AIM OF THE TASK
The finished copy must match the records exactly, except that it contains no pictures.

Dataset records
┄┄┄┄┄┄┄┄┄┄┄┄┄┄┄┄┄┄┄┄

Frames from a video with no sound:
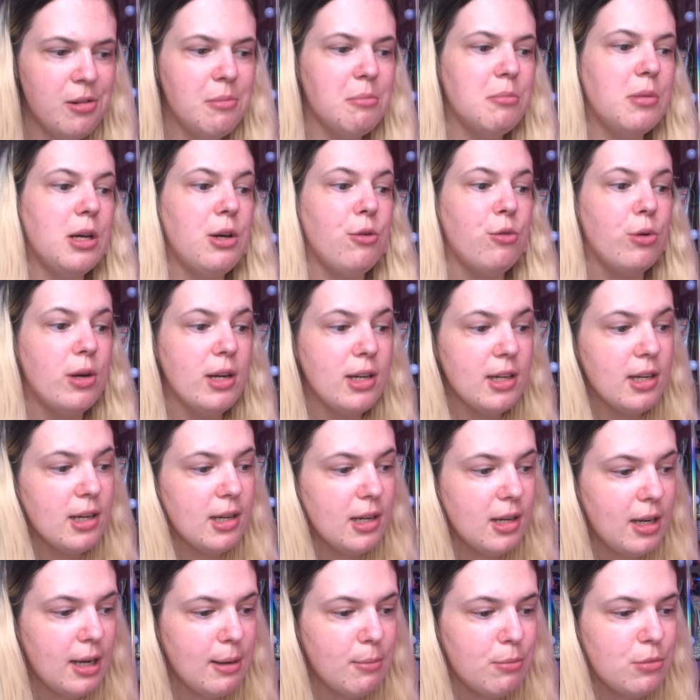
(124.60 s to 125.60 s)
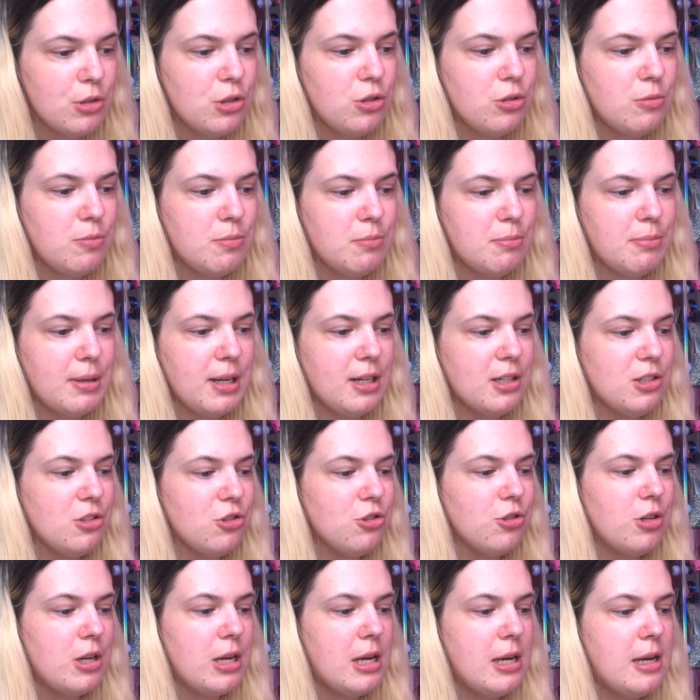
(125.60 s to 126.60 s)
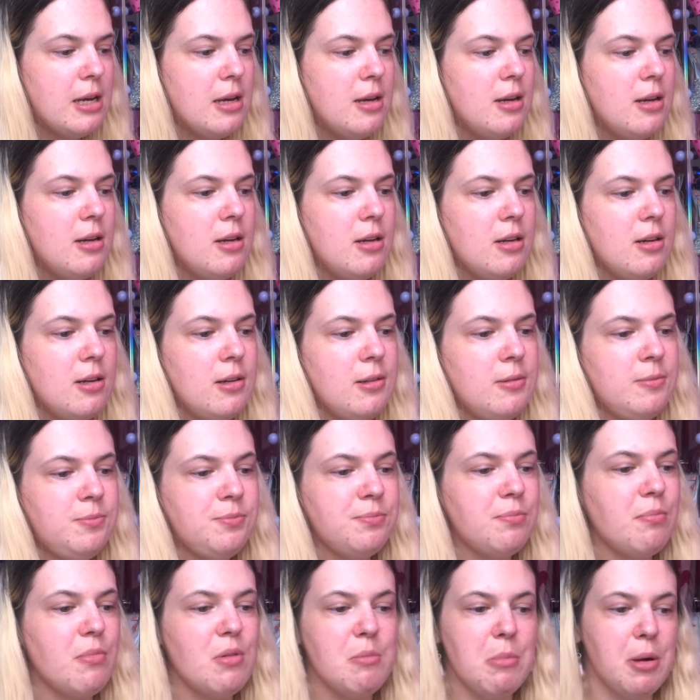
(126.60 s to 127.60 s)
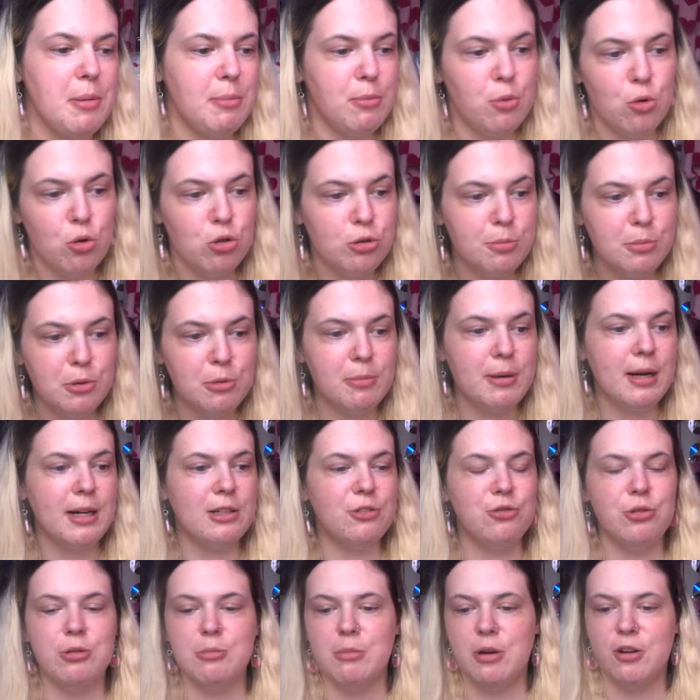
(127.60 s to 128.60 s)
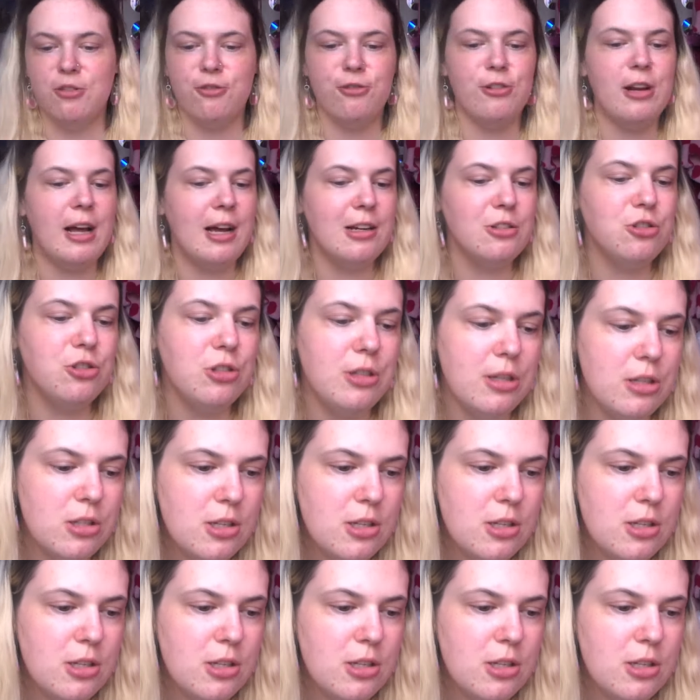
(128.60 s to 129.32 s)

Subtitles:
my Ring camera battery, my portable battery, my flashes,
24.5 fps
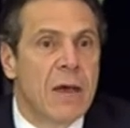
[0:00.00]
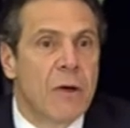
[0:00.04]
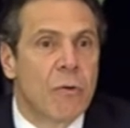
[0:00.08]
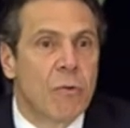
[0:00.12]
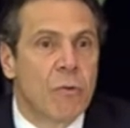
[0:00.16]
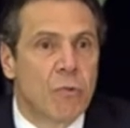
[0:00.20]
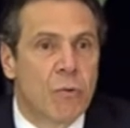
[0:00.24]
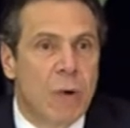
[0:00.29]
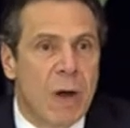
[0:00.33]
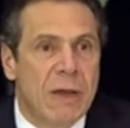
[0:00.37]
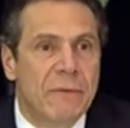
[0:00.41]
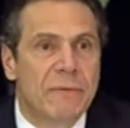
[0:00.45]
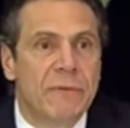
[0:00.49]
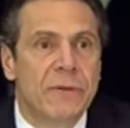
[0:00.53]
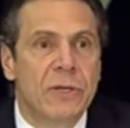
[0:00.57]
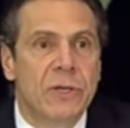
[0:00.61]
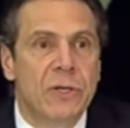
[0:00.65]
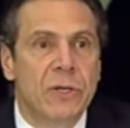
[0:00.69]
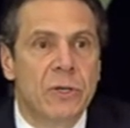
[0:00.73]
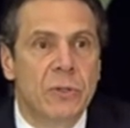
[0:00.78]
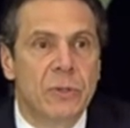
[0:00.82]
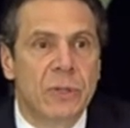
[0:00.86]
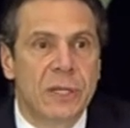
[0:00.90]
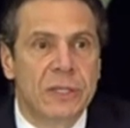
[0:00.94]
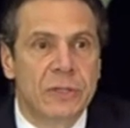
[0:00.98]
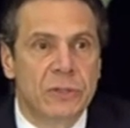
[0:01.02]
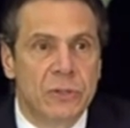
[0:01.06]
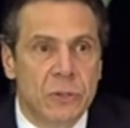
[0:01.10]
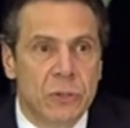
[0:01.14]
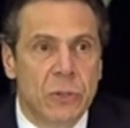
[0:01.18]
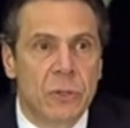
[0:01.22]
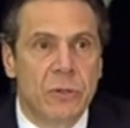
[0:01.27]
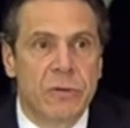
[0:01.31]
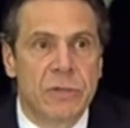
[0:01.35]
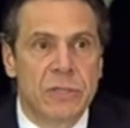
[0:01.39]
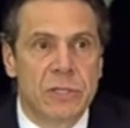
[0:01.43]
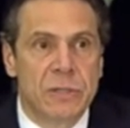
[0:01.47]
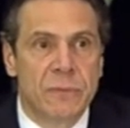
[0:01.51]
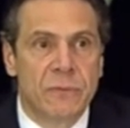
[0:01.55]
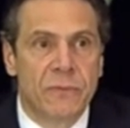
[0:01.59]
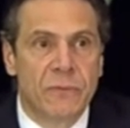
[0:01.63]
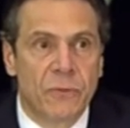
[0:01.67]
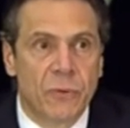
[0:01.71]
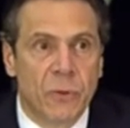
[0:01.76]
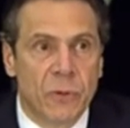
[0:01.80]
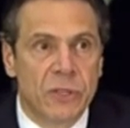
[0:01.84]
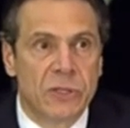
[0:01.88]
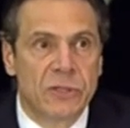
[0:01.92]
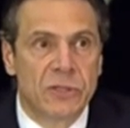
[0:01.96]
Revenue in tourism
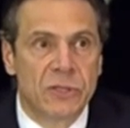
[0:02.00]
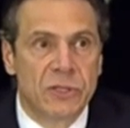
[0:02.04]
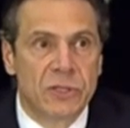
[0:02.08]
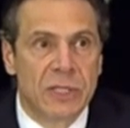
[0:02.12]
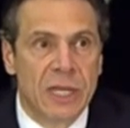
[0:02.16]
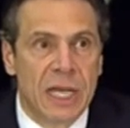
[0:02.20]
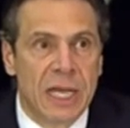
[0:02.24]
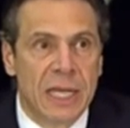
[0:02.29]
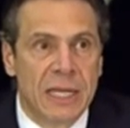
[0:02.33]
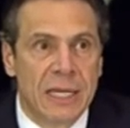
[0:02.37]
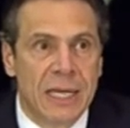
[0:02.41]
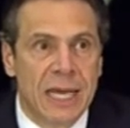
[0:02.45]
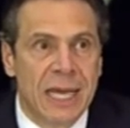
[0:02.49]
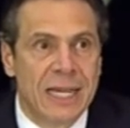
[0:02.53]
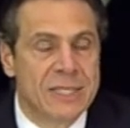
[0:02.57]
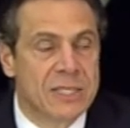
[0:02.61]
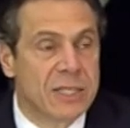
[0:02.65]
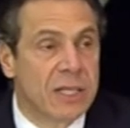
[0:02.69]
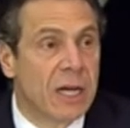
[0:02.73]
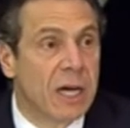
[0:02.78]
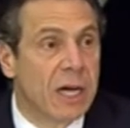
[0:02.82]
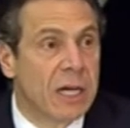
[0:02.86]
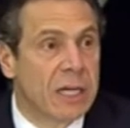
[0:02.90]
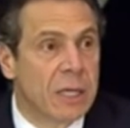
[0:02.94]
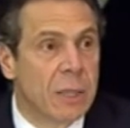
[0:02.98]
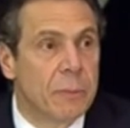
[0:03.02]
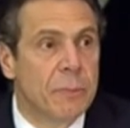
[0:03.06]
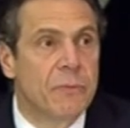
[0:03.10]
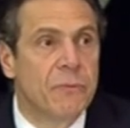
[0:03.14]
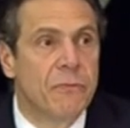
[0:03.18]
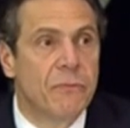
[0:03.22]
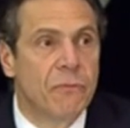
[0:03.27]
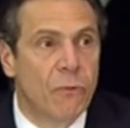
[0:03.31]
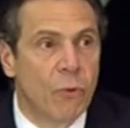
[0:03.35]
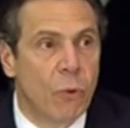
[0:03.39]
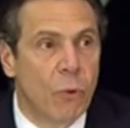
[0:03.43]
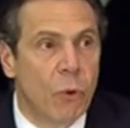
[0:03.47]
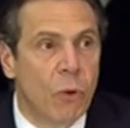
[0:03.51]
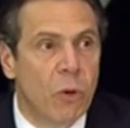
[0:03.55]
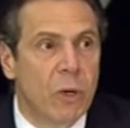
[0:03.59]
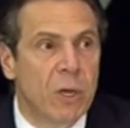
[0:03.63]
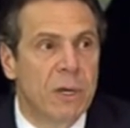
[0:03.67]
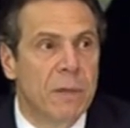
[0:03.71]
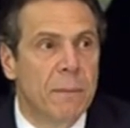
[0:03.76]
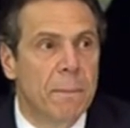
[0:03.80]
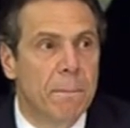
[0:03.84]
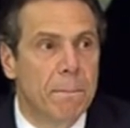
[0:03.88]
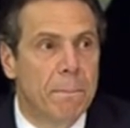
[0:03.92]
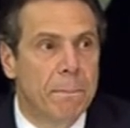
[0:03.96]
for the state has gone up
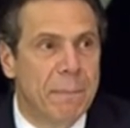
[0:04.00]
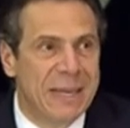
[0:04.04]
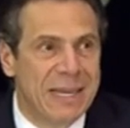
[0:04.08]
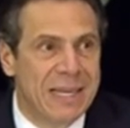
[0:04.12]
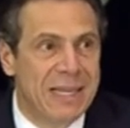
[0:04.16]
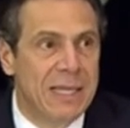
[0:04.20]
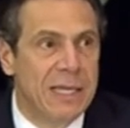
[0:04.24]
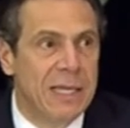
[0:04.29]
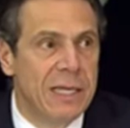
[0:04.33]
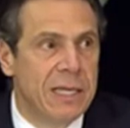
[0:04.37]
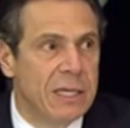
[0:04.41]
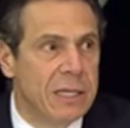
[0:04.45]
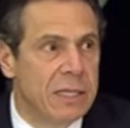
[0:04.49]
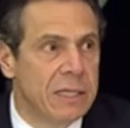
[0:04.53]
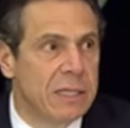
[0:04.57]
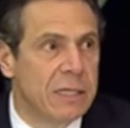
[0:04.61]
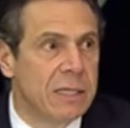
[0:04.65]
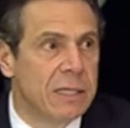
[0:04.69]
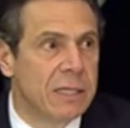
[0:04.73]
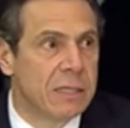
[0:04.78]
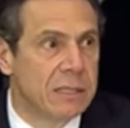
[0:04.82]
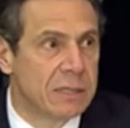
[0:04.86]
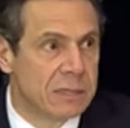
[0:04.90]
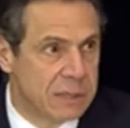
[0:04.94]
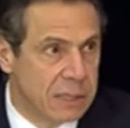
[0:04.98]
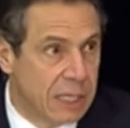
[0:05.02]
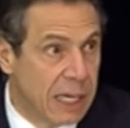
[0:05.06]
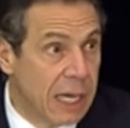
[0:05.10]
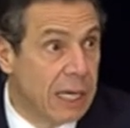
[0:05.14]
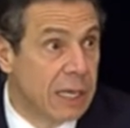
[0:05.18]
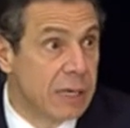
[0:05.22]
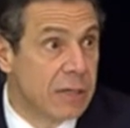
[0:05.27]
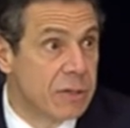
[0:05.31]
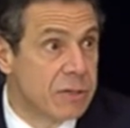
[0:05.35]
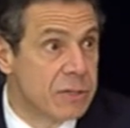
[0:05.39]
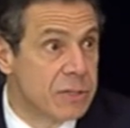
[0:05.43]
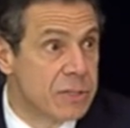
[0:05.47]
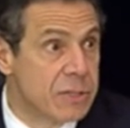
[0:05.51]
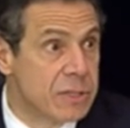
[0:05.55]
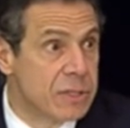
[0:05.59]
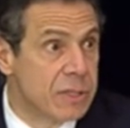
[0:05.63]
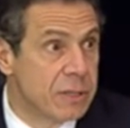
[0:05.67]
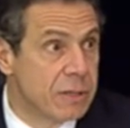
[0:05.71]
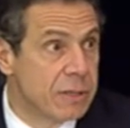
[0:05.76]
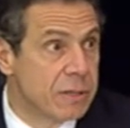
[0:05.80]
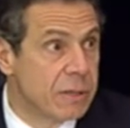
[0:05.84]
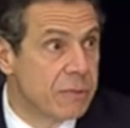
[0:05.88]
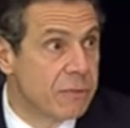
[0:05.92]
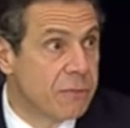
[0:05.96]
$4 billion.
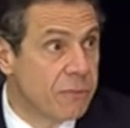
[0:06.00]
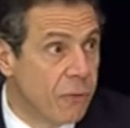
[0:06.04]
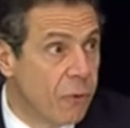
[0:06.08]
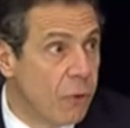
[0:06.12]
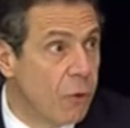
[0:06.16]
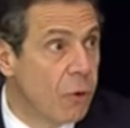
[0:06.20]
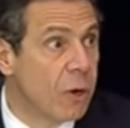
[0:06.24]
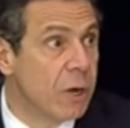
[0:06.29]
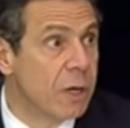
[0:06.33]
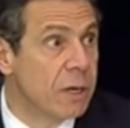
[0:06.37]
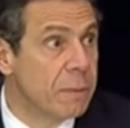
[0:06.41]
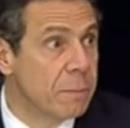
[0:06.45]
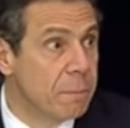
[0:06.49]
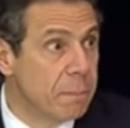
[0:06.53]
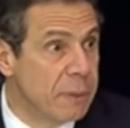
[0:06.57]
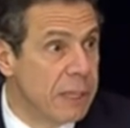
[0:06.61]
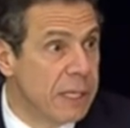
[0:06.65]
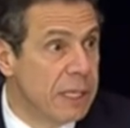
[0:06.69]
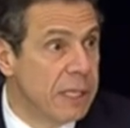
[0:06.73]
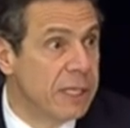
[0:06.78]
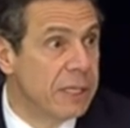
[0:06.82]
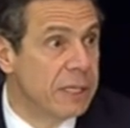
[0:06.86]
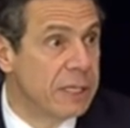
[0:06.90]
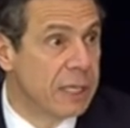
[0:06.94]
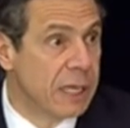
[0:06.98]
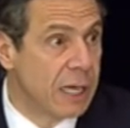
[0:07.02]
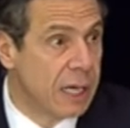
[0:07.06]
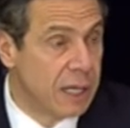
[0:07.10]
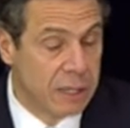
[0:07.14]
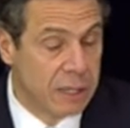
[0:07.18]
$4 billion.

┄┄┄┄┄┄┄┄┄┄┄┄┄┄┄┄┄┄┄┄

TASK ANSWER
Frames from a video with no sound:
(124.60 s to 125.60 s)
(125.60 s to 126.60 s)
(126.60 s to 127.60 s)
(127.60 s to 128.60 s)
(128.60 s to 129.32 s)

Subtitles:
my Ring camera battery, my portable battery, my flashes,
24.5 fps
[0:00.00]
[0:00.04]
[0:00.08]
[0:00.12]
[0:00.16]
[0:00.20]
[0:00.24]
[0:00.29]
[0:00.33]
[0:00.37]
[0:00.41]
[0:00.45]
[0:00.49]
[0:00.53]
[0:00.57]
[0:00.61]
[0:00.65]
[0:00.69]
[0:00.73]
[0:00.78]
[0:00.82]
[0:00.86]
[0:00.90]
[0:00.94]
[0:00.98]
[0:01.02]
[0:01.06]
[0:01.10]
[0:01.14]
[0:01.18]
[0:01.22]
[0:01.27]
[0:01.31]
[0:01.35]
[0:01.39]
[0:01.43]
[0:01.47]
[0:01.51]
[0:01.55]
[0:01.59]
[0:01.63]
[0:01.67]
[0:01.71]
[0:01.76]
[0:01.80]
[0:01.84]
[0:01.88]
[0:01.92]
[0:01.96]
Revenue in tourism
[0:02.00]
[0:02.04]
[0:02.08]
[0:02.12]
[0:02.16]
[0:02.20]
[0:02.24]
[0:02.29]
[0:02.33]
[0:02.37]
[0:02.41]
[0:02.45]
[0:02.49]
[0:02.53]
[0:02.57]
[0:02.61]
[0:02.65]
[0:02.69]
[0:02.73]
[0:02.78]
[0:02.82]
[0:02.86]
[0:02.90]
[0:02.94]
[0:02.98]
[0:03.02]
[0:03.06]
[0:03.10]
[0:03.14]
[0:03.18]
[0:03.22]
[0:03.27]
[0:03.31]
[0:03.35]
[0:03.39]
[0:03.43]
[0:03.47]
[0:03.51]
[0:03.55]
[0:03.59]
[0:03.63]
[0:03.67]
[0:03.71]
[0:03.76]
[0:03.80]
[0:03.84]
[0:03.88]
[0:03.92]
[0:03.96]
for the state has gone up
[0:04.00]
[0:04.04]
[0:04.08]
[0:04.12]
[0:04.16]
[0:04.20]
[0:04.24]
[0:04.29]
[0:04.33]
[0:04.37]
[0:04.41]
[0:04.45]
[0:04.49]
[0:04.53]
[0:04.57]
[0:04.61]
[0:04.65]
[0:04.69]
[0:04.73]
[0:04.78]
[0:04.82]
[0:04.86]
[0:04.90]
[0:04.94]
[0:04.98]
[0:05.02]
[0:05.06]
[0:05.10]
[0:05.14]
[0:05.18]
[0:05.22]
[0:05.27]
[0:05.31]
[0:05.35]
[0:05.39]
[0:05.43]
[0:05.47]
[0:05.51]
[0:05.55]
[0:05.59]
[0:05.63]
[0:05.67]
[0:05.71]
[0:05.76]
[0:05.80]
[0:05.84]
[0:05.88]
[0:05.92]
[0:05.96]
$4 billion.
[0:06.00]
[0:06.04]
[0:06.08]
[0:06.12]
[0:06.16]
[0:06.20]
[0:06.24]
[0:06.29]
[0:06.33]
[0:06.37]
[0:06.41]
[0:06.45]
[0:06.49]
[0:06.53]
[0:06.57]
[0:06.61]
[0:06.65]
[0:06.69]
[0:06.73]
[0:06.78]
[0:06.82]
[0:06.86]
[0:06.90]
[0:06.94]
[0:06.98]
[0:07.02]
[0:07.06]
[0:07.10]
[0:07.14]
[0:07.18]
$4 billion.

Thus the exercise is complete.